RightTimeRightPlace · 14/11/2023 09:14

ToastInTheCloset · 14/11/2023 09:12

I have a close friend who won’t allow her baby to cry at all in their cot. I get it, but obviously that means the baby won’t self settle.

Load of bollocks. Babies aren’t developmentally capable of self settling.

But they are.....unless they're really really little? 6months plus definitely capable of self settling.

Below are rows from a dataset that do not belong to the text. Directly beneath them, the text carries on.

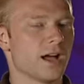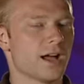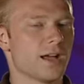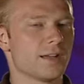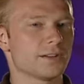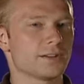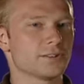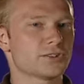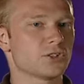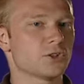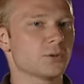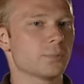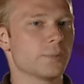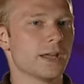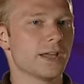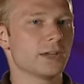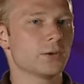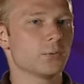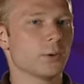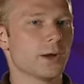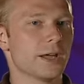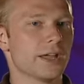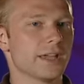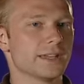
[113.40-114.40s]
There's two
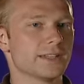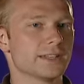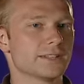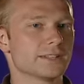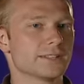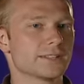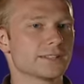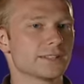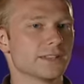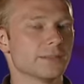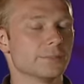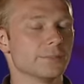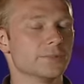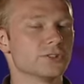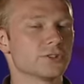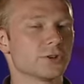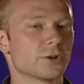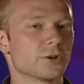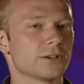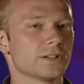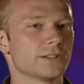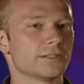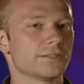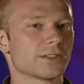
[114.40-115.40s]
main ways. The
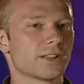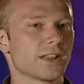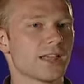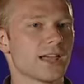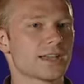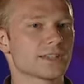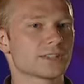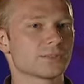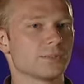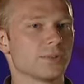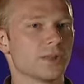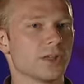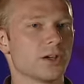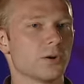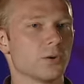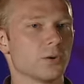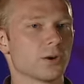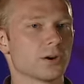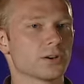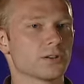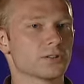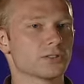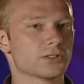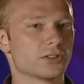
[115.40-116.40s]
majority of glass
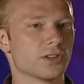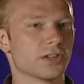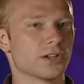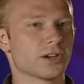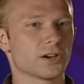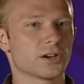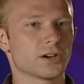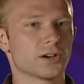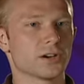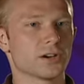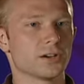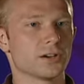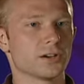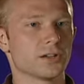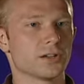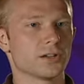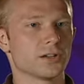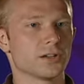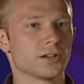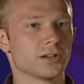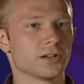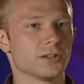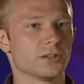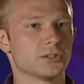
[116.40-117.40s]
blowers learn
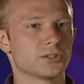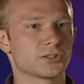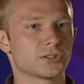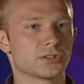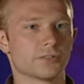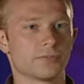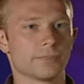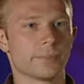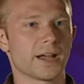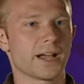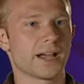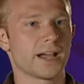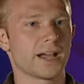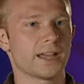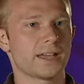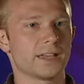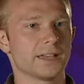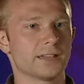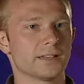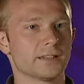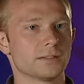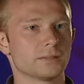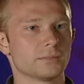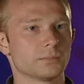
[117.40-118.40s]
just sort of
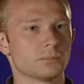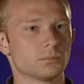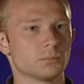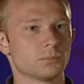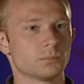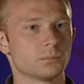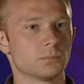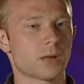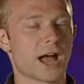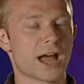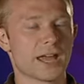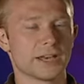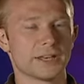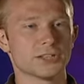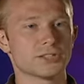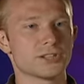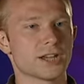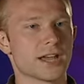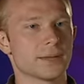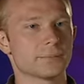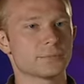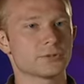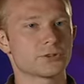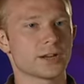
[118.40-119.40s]
by
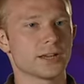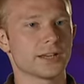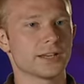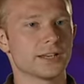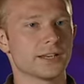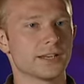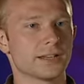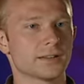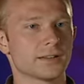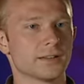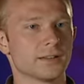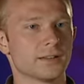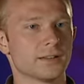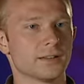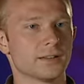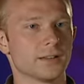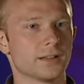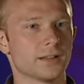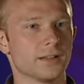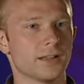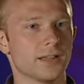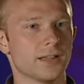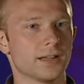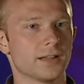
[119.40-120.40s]
on-the-job training.
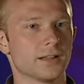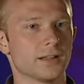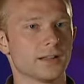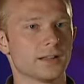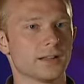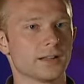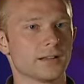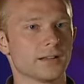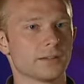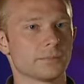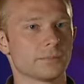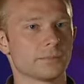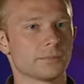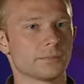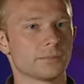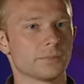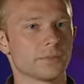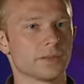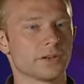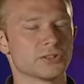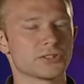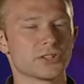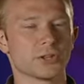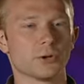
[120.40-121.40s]

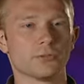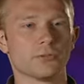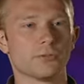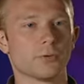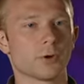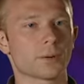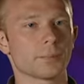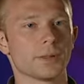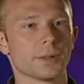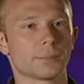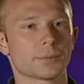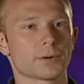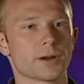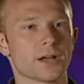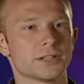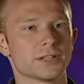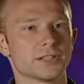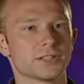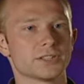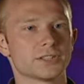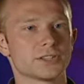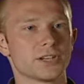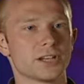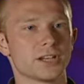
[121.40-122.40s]
There's no formal
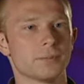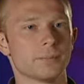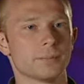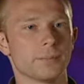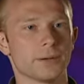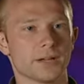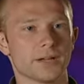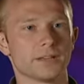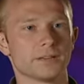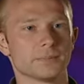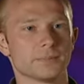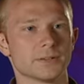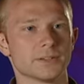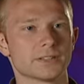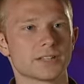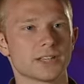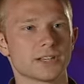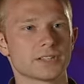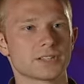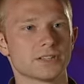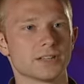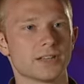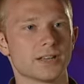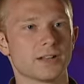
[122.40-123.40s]
apprenticeship, but
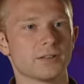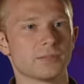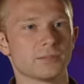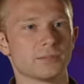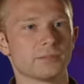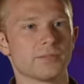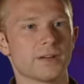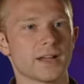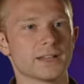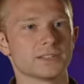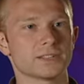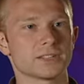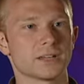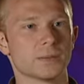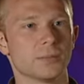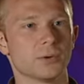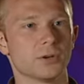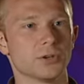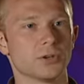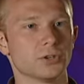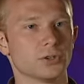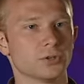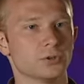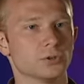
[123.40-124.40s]
essentially they'll find
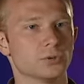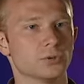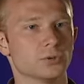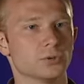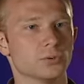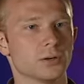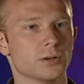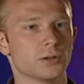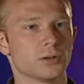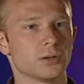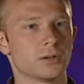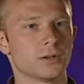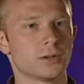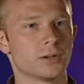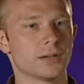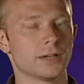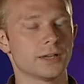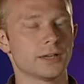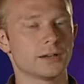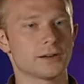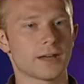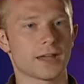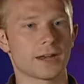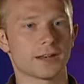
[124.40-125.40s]
someone who,
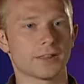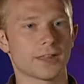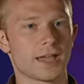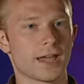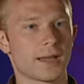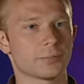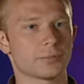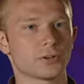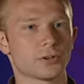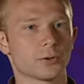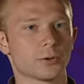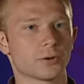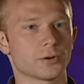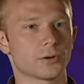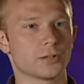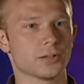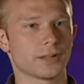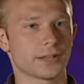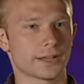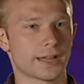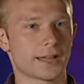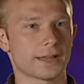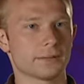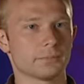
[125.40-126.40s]
either at a laboratory
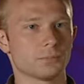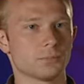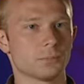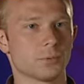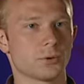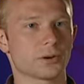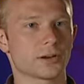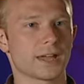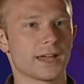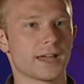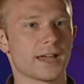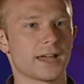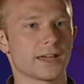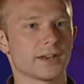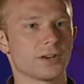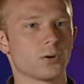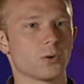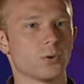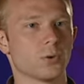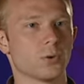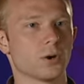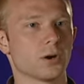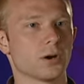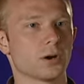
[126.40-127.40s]
like I work at
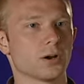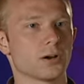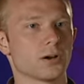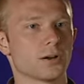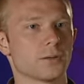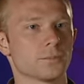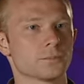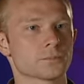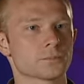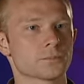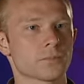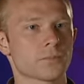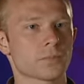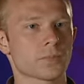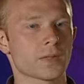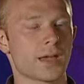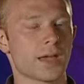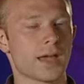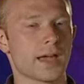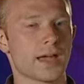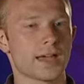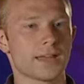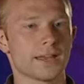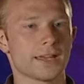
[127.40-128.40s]
or
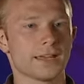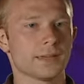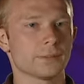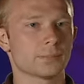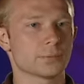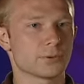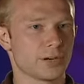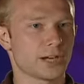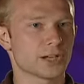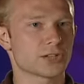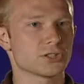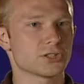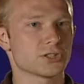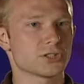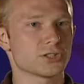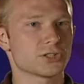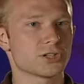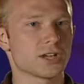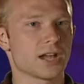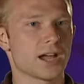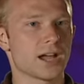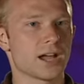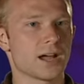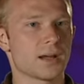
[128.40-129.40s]
at a production
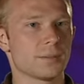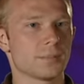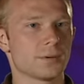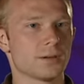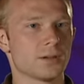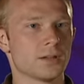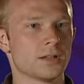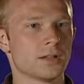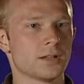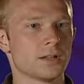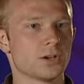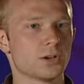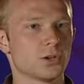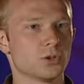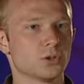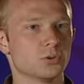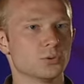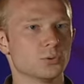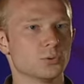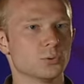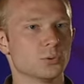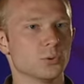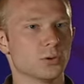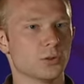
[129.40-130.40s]
shop,
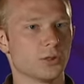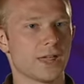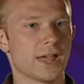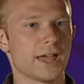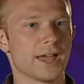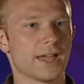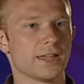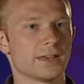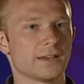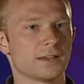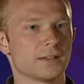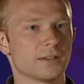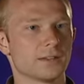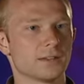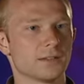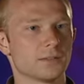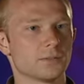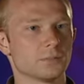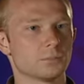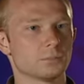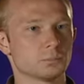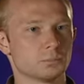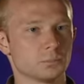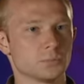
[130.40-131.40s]
who will then
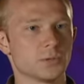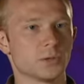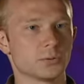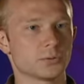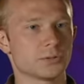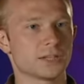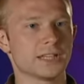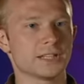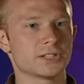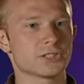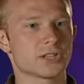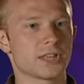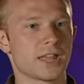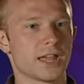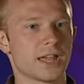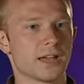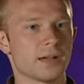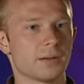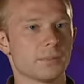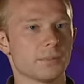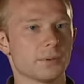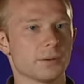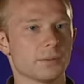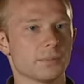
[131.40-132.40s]
teach
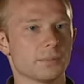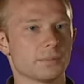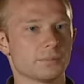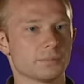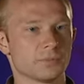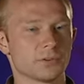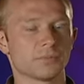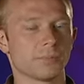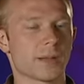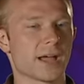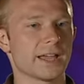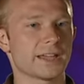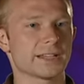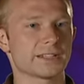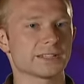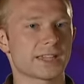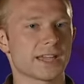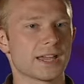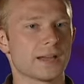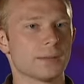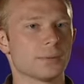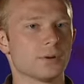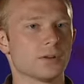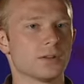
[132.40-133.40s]
them sort of by
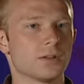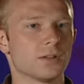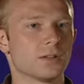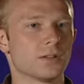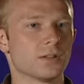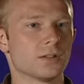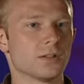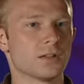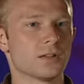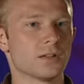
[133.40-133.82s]
example.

ModeWeasel · 14/11/2023 09:15

Ha ha h ha ha

Dacadactyl · 14/11/2023 09:15

I largely agree.

My DS is very different to DD in temperament. I think it's my fault because I was more stressed, less patient and had more plates spinning when he was younger. I was unable to do the things I KNEW would work better because of the wider situation at the time.

Wellhellooooodear · 14/11/2023 09:15

I assume you are a first time mum? When I had my daughter I smugly thought how great a parent I was, given that she slept through the night from 8 weeks, ate everything and was a smiley delight of a child. Enter 2nd child 2 years later, who refused to sleep, was a fussy eater and whined constantly until the age of 6! Don't be smug OP, it's the luck of the draw not your incredible parenting skills.

RudsyFarmer · 14/11/2023 09:16

I was told (ordered) by the HV to put the baby in their own room at 6 months and try to get some sleep as I was so sleep deprived I was hallucinating. That involved the child crying in their cot but at that stage I had no choice. It was hell on earth. So I think you’ve got to do what you’ve hit to do and there’s no perfect solution.